When you’re planning a $100 million wind farm on 98,000 acres of different terrain, you’ll want to know a few things. You want to know that you are optimizing your multi-million dollar turbine website. You want to know that the turbine you source from can handle the strongest gust of wind you’ll ever encounter without crashing too hard in some viral YouTube videos out loud. And you want to test potential use cases and changes in software, which is cheap and changeable, not hardware, which is expensive and hard to modify.
Which is why global renewable energy company Siemens Gamesa is working with NVIDIA to generate AI-powered digital twins for its turbines.
Greg Oxley, Principal Data Scientist at Siemens, told me TechFirst’s latest podcast. “This could be…weather events coming and we want to see how to optimally operate this wind farm as we move through these kinds of events. We could test new control strategies or something we want to look at in the future and we want to see how the wind farm is going to work. under these new control models.”
Siemens has thousands of turbines around the world that together produce more than 100 gigawatts of wind power, enough, the company says, to power 87 million homes each year. This is enough to improve the way they work and protect them in the event of storms.
Turning them off if there are very strong winds is not a step to be taken lightly – it cuts off power generation – but it is also important to protect expensive infrastructure. This requires dealing with “dupes,” Oxley says, and it’s crucial to get them right.
“We always try to mitigate what we don’t know and set up appropriate barriers…but this puts us in an imperfect position,” he says. “We’d rather clarify this, understand the unknown as best we can, and get to real optimization rather than just adding buffers on top of everything.”
In other words, adding a margin of safety is both a good and a bad thing. It’s good when it saves money by not destroying the turbines, but it’s bad when it results in unnecessary shutdowns that cost money. Digital twins help Siemens gain a more honest understanding of its equipment, capabilities, and limitations, and provide the company with the data and models it needs to be able to respond optimally in productive ways.
Doing so just got easier, says Dion Harris, product manager at NVIDIA. The company says NVIDIA’s latest chipsets and AI frameworks accelerate simulation modeling up to 4,000 times faster than traditional methods.
“We were only using 22 GPU-accelerated nodes and were able to deliver a performance of roughly…984,000 nodes on a given system,” Harris told me. “It’s really about how we can simulate these very complex environments, but in a very efficient way that is possible. Because if money is no object, if power is no object, you can just throw CPUs at it all day and you can get there… it gives us Artificial intelligence has some tools to model these very complex systems in a way that is both extremely time and energy efficient.”

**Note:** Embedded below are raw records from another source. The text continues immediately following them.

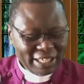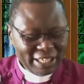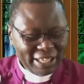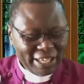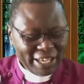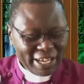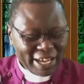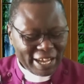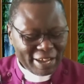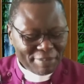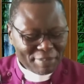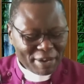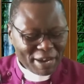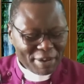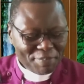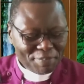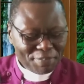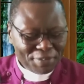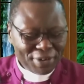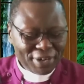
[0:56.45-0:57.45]
hear my
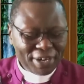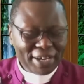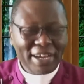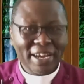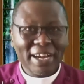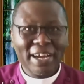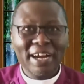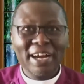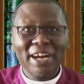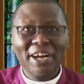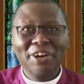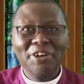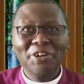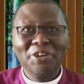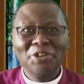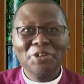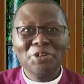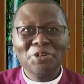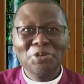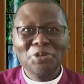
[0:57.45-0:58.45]
prayer,
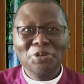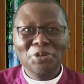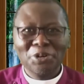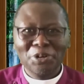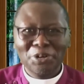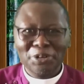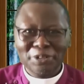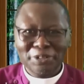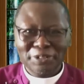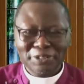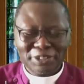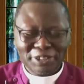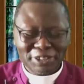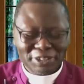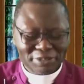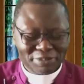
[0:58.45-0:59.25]
O Lord.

NVIDIA helps build digital twins for Siemens’ wind farms using NVIDIA Omniverse, a 3D design technology to “connect and create digital worlds”, and NVIDIA Modulus, a “neural network framework that blends the power of physics in the form of controlled partial differential equations with data to build Alternative high-resolution models and parameters with near-real latency.”
Translation: Using AI to model the real world with high accuracy and make it available not just as spreadsheets in a spreadsheet, but as an explorable visual experience.
What is the result of all this high-tech VR-ish metaversy for renewable energy systems? Fewer known unknowns and fewer unknowns.
“What this allows us to do is really get rid of the unknown,” Oxley says.
Within reason, of course. As always, in modeling physical reality on a large scale, the question is how do you ensure that your model is accurate for current real-world systems in all their near-infinite complexities, and to predict future events.
Which is mainly due to shoes on the floor, says Oxley. In addition to the continuous fine-tuning of industrially intelligent knobs and dials.
“We always measure performance back and forth actively,” he says. “So you are always actively working in a physics-based model, turning the knobs that you need to cross a large scale [with] …the slightest mistake in what is actually happening in the field. Now the same with machine learning models, you’re constantly training, it’s constantly improving. So you need that feedback from actual performance in the field, the ‘reality’ of what’s going on, the feed back to your original predictions and tuning back and forth all the time.”